- Original film poster
- Directed by: John Peyser
- Written by: Richard Matheson
- Based on: The Beardless Warriors by Richard Matheson
- Produced by: Gordon Kay
- Starring: James Drury Steve Carlson Jonathan Daly Norman Fell
- Cinematography: Loyal Griggs
- Edited by: Russell F. Schoengarth
- Production company: Universal Pictures
- Distributed by: Universal Pictures
- Release dates: April 27, 1967 (Cincinnati, Ohio); February 7, 1968 (United States);
- Running time: 93 minutes
- Country: United States
- Language: English

= The Young Warriors (film) =

1966 film

The Young Warriors is a war film filmed in 1967 by Universal Pictures based on Richard Matheson's 1960 novel The Beardless Warriors. The novel was inspired by Matheson's own experiences as an 18-year-old infantryman with the 87th Infantry Division in Germany in World War II. The film was directed by John Peyser.
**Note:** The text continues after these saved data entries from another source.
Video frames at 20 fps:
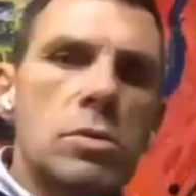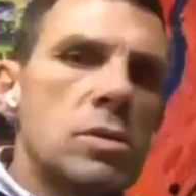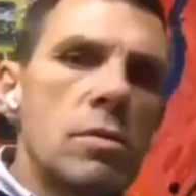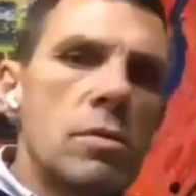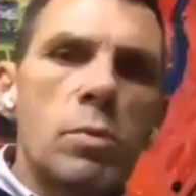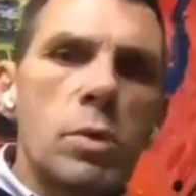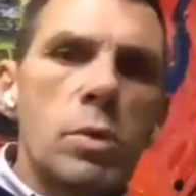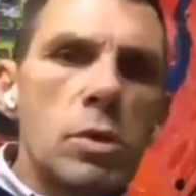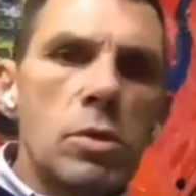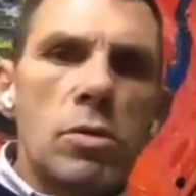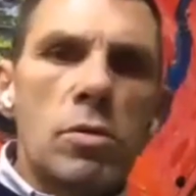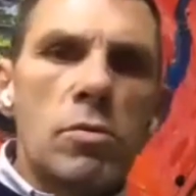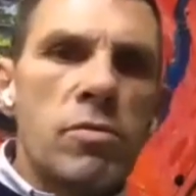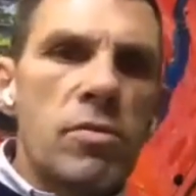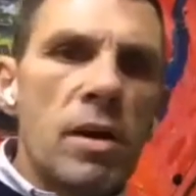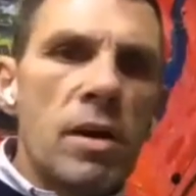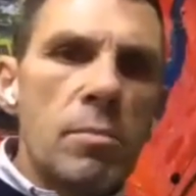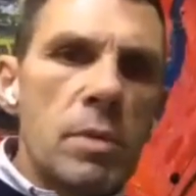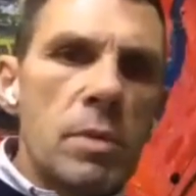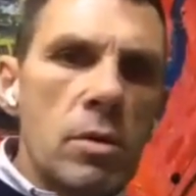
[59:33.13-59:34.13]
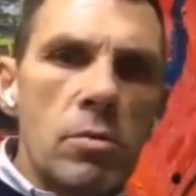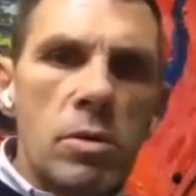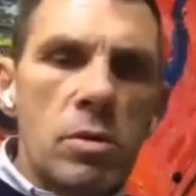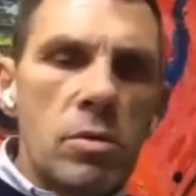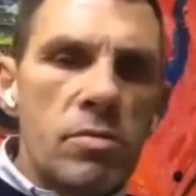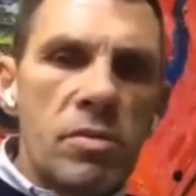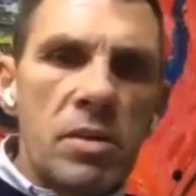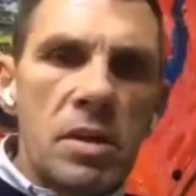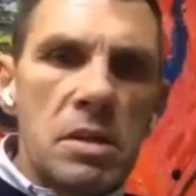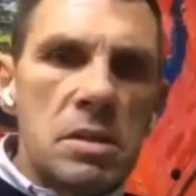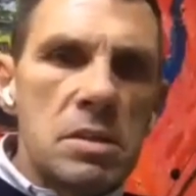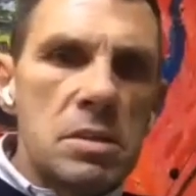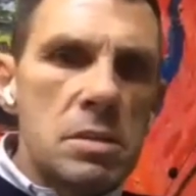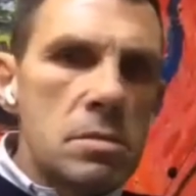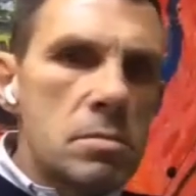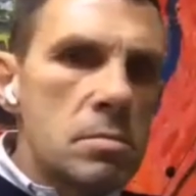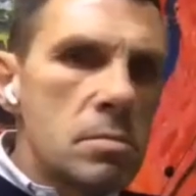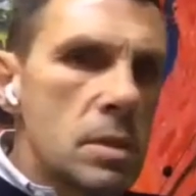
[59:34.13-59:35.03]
yourself with your family or your friends.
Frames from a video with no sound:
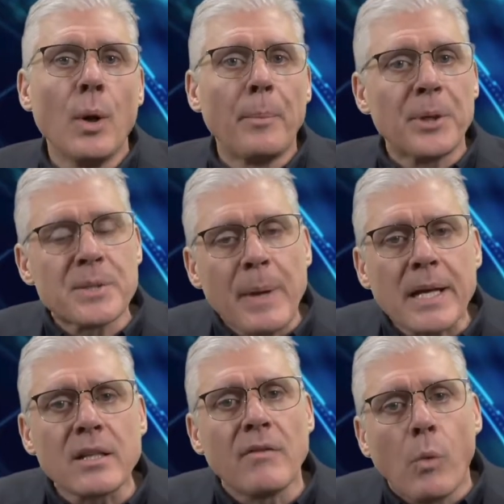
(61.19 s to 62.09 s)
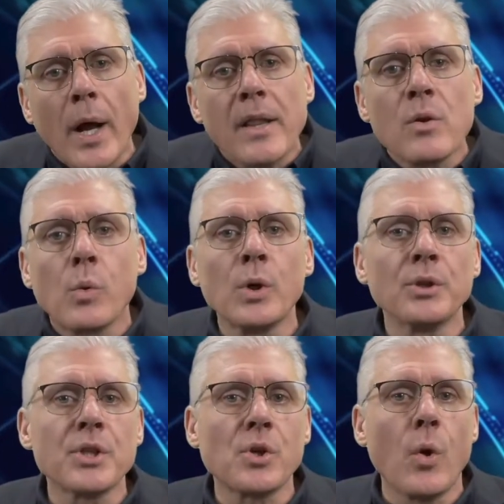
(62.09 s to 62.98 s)
perspective what in the world
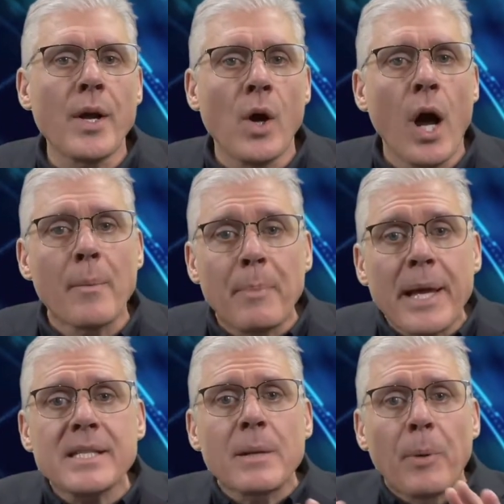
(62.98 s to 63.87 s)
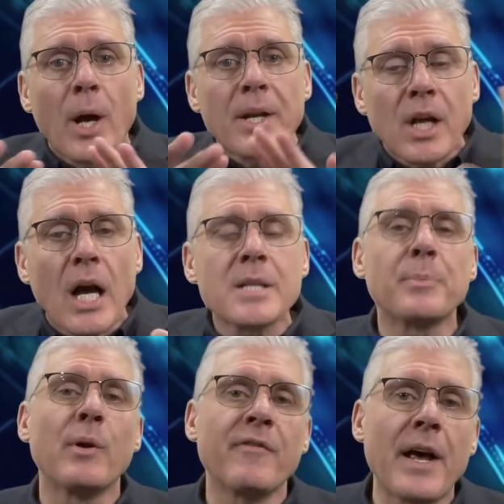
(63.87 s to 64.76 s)
is going on based upon God's
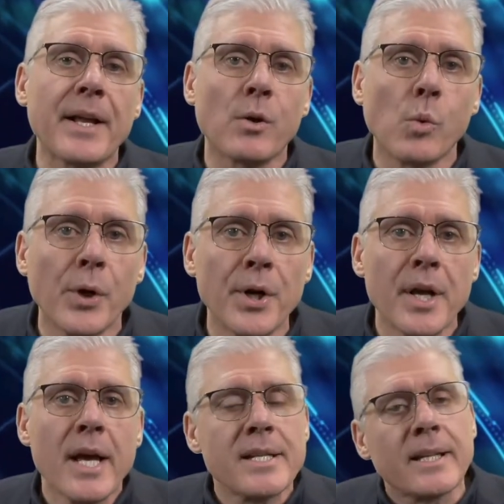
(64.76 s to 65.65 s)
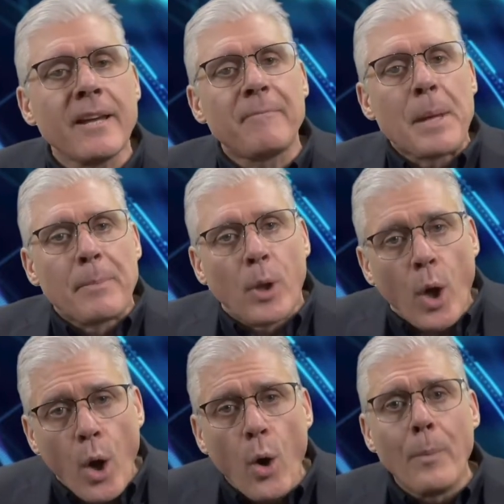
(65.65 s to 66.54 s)
prophetic Word to give people
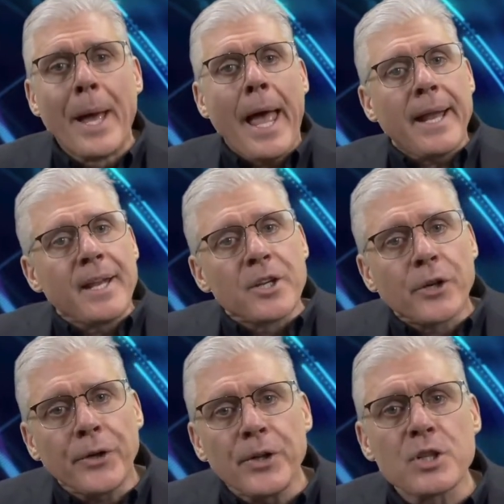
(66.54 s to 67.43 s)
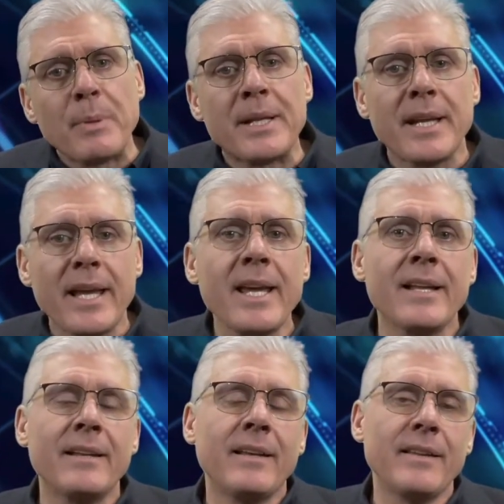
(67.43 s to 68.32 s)
hope and encouragement
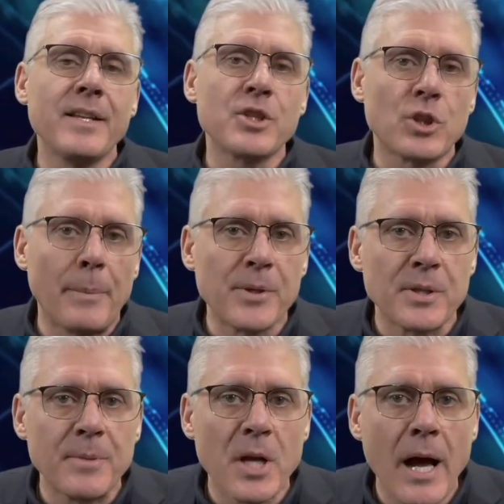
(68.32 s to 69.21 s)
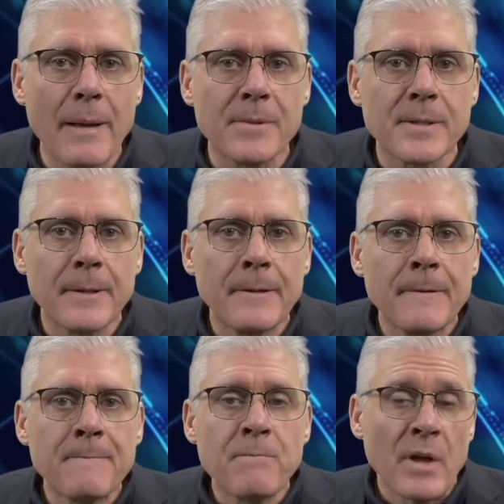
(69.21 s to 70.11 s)
in these troublesome times.
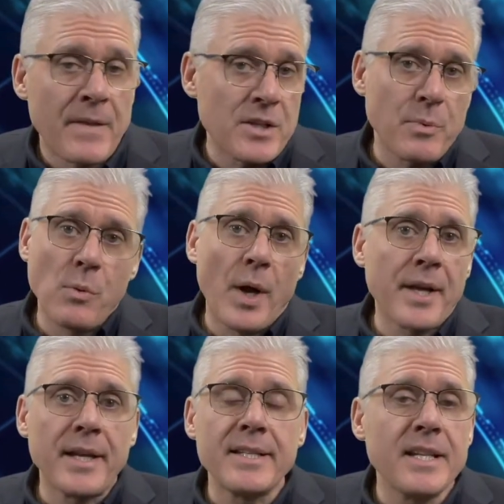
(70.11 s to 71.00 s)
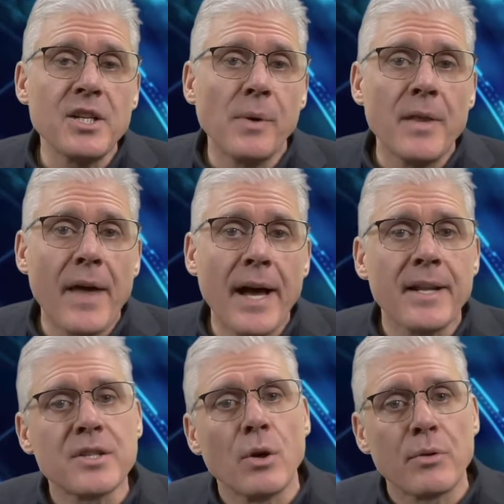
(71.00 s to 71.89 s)
Thus, we want to continue in that,
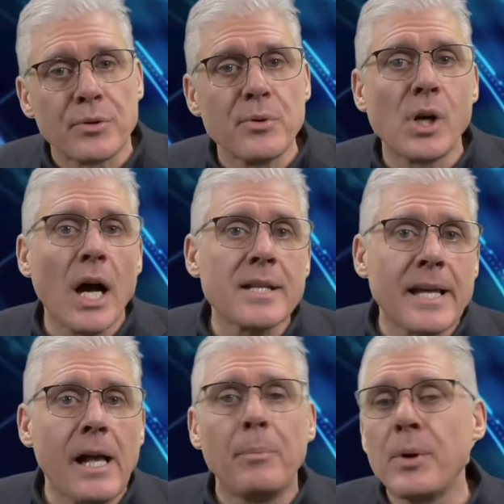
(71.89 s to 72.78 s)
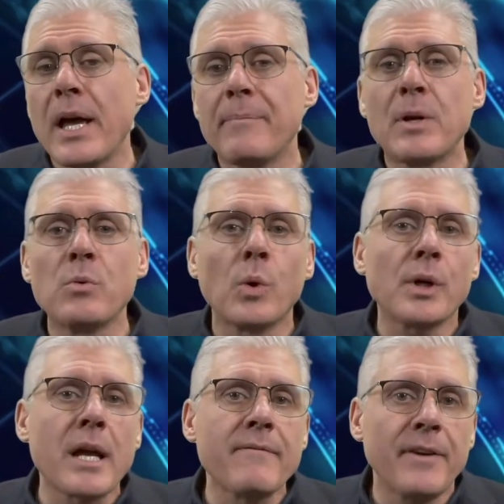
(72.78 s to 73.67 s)
and so through God's help, we have been
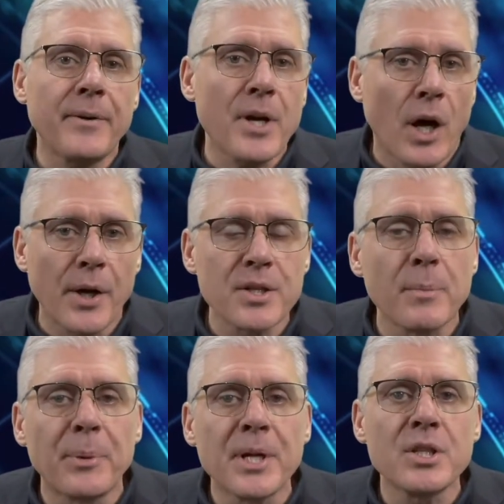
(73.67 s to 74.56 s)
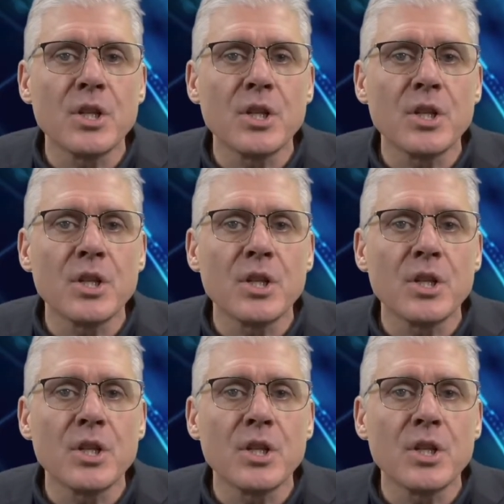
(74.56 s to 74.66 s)
working very hard to bring to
It was filmed cheaply by Universal on their backlot using many of its contract players, with Matheson asked to do a rewrite of his screenplay in order to use the battle sequences from Universal's To Hell and Back. The film was released as a double feature with Rosalind Russell's Rosie!

==Plot==

In Europe, 1944, a group of replacements are assigned to Sgt Cooley's squad and sent into battle. Initially frightened, Hacker grows to love killing but loses that feeling as well. He is promoted to Corporal and later given his own squad as a Sergeant in the end.

==Cast==
- James Drury as Sergeant Horatio Cooley
- Steve Carlson as Hacker (Hackermeyer in the novel)
- Jonathan Daly as Guthrie
- Robert Pine as Foley
- Jeff Scott as Cpl. Lippincott
- Michael Stanwood as Riley
- John Alladin as Harris
- Hank Jones as Fairchild
- Tom Nolan as Tremont
- Norman Fell as Sergeant Wadley
- Buck Young as Schumacher
- Kent McCord (as Kent McWhirther) as Lieutenant

==Production==
Matheson recalled that following the release of his novel he had offers from Richard Zanuck (who dropped his plans to film it when his father Darryl F. Zanuck was making The Longest Day) and Fred Zinnemann. Zinnemann told Matheson that he wanted to make the film but had several other projects at the time; Matheson refused to wait and turned him down. The film's working title was The Beardless Warriors, which was the name of the novel the film was based on. When Universal wished to "lighten" Matheson's screenplay, they had Jonathan Daly write a comedy relief scene of chasing a duck through a minefield.

== Reception ==
Howard Thompson of The New York Times gave the film a mixed review, praising Loyal Griggs's cinematography and the "abrupt, almost impersonal authenticity of the skirmishes" as realistic on behalf of director John Peyser, but criticized the plot as unoriginal. Variety similarly praised the technical presentation but criticized the screenplay as being "ridden with Just about every possible cliche and a cast that is collectively damp behind the ears , have proven too great for most of the people concerned."